What to work on ->
Pictures aside, write out every record exactly as it appears.

Source data ->
--
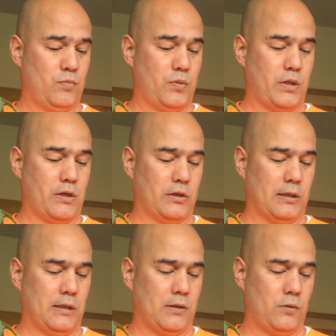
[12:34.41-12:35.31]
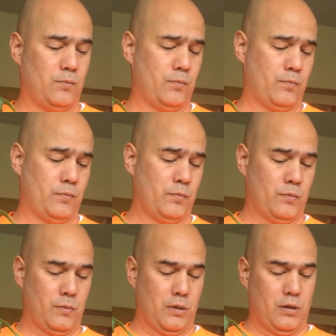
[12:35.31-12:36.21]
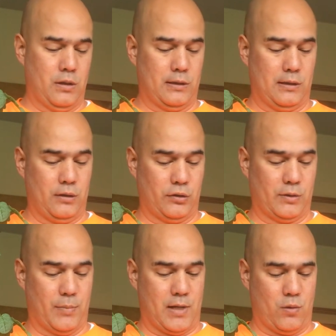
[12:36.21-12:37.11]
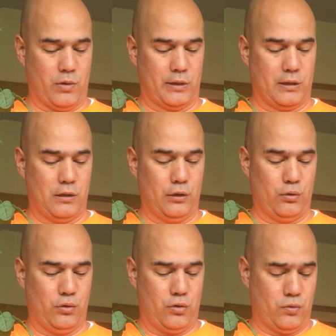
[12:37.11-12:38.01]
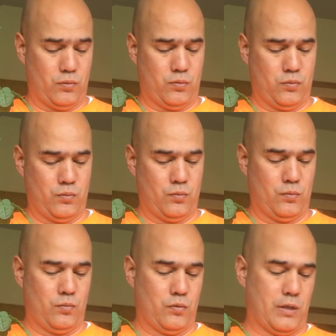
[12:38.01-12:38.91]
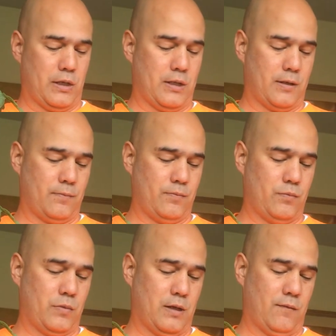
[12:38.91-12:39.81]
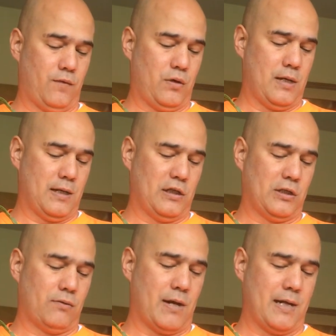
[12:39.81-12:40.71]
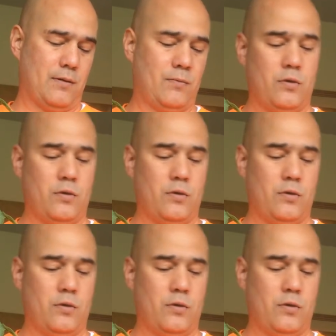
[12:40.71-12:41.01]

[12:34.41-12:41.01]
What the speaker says: but there's a little spot where it's glued right there, and if you get it just right,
--
Answer for this exercise ->
[12:34.41-12:35.31]
[12:35.31-12:36.21]
[12:36.21-12:37.11]
[12:37.11-12:38.01]
[12:38.01-12:38.91]
[12:38.91-12:39.81]
[12:39.81-12:40.71]
[12:40.71-12:41.01]

[12:34.41-12:41.01]
What the speaker says: but there's a little spot where it's glued right there, and if you get it just right,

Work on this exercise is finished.